Work item: Restate the whole of the data verbatim, omitting nothing.

Excerpted records:

=== Begin Enclosure ===

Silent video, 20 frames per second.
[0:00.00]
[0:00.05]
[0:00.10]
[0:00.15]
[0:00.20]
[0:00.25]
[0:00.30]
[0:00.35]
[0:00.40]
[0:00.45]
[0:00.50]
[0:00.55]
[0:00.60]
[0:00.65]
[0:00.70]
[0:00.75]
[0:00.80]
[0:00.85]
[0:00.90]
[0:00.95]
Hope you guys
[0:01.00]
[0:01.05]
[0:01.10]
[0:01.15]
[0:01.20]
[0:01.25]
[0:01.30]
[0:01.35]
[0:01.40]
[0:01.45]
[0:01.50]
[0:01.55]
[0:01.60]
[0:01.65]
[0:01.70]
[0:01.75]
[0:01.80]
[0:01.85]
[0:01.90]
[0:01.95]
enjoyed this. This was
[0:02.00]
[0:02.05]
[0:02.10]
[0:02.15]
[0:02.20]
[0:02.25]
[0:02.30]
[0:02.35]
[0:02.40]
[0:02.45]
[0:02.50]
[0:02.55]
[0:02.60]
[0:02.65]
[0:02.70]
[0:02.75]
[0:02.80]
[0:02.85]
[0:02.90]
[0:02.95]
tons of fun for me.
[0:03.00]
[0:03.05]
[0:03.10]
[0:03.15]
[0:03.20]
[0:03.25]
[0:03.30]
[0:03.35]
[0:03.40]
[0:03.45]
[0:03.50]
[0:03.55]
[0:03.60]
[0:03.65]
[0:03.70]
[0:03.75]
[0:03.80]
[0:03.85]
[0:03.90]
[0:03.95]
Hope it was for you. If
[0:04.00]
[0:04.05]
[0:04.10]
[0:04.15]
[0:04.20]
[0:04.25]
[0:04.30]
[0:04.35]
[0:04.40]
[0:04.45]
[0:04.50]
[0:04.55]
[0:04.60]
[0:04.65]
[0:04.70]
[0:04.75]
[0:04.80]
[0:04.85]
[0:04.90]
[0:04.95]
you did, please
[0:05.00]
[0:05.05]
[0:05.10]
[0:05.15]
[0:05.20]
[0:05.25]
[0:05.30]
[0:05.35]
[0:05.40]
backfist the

=== End Enclosure ===

Response area:
Silent video, 20 frames per second.
[0:00.00]
[0:00.05]
[0:00.10]
[0:00.15]
[0:00.20]
[0:00.25]
[0:00.30]
[0:00.35]
[0:00.40]
[0:00.45]
[0:00.50]
[0:00.55]
[0:00.60]
[0:00.65]
[0:00.70]
[0:00.75]
[0:00.80]
[0:00.85]
[0:00.90]
[0:00.95]
Hope you guys
[0:01.00]
[0:01.05]
[0:01.10]
[0:01.15]
[0:01.20]
[0:01.25]
[0:01.30]
[0:01.35]
[0:01.40]
[0:01.45]
[0:01.50]
[0:01.55]
[0:01.60]
[0:01.65]
[0:01.70]
[0:01.75]
[0:01.80]
[0:01.85]
[0:01.90]
[0:01.95]
enjoyed this. This was
[0:02.00]
[0:02.05]
[0:02.10]
[0:02.15]
[0:02.20]
[0:02.25]
[0:02.30]
[0:02.35]
[0:02.40]
[0:02.45]
[0:02.50]
[0:02.55]
[0:02.60]
[0:02.65]
[0:02.70]
[0:02.75]
[0:02.80]
[0:02.85]
[0:02.90]
[0:02.95]
tons of fun for me.
[0:03.00]
[0:03.05]
[0:03.10]
[0:03.15]
[0:03.20]
[0:03.25]
[0:03.30]
[0:03.35]
[0:03.40]
[0:03.45]
[0:03.50]
[0:03.55]
[0:03.60]
[0:03.65]
[0:03.70]
[0:03.75]
[0:03.80]
[0:03.85]
[0:03.90]
[0:03.95]
Hope it was for you. If
[0:04.00]
[0:04.05]
[0:04.10]
[0:04.15]
[0:04.20]
[0:04.25]
[0:04.30]
[0:04.35]
[0:04.40]
[0:04.45]
[0:04.50]
[0:04.55]
[0:04.60]
[0:04.65]
[0:04.70]
[0:04.75]
[0:04.80]
[0:04.85]
[0:04.90]
[0:04.95]
you did, please
[0:05.00]
[0:05.05]
[0:05.10]
[0:05.15]
[0:05.20]
[0:05.25]
[0:05.30]
[0:05.35]
[0:05.40]
backfist the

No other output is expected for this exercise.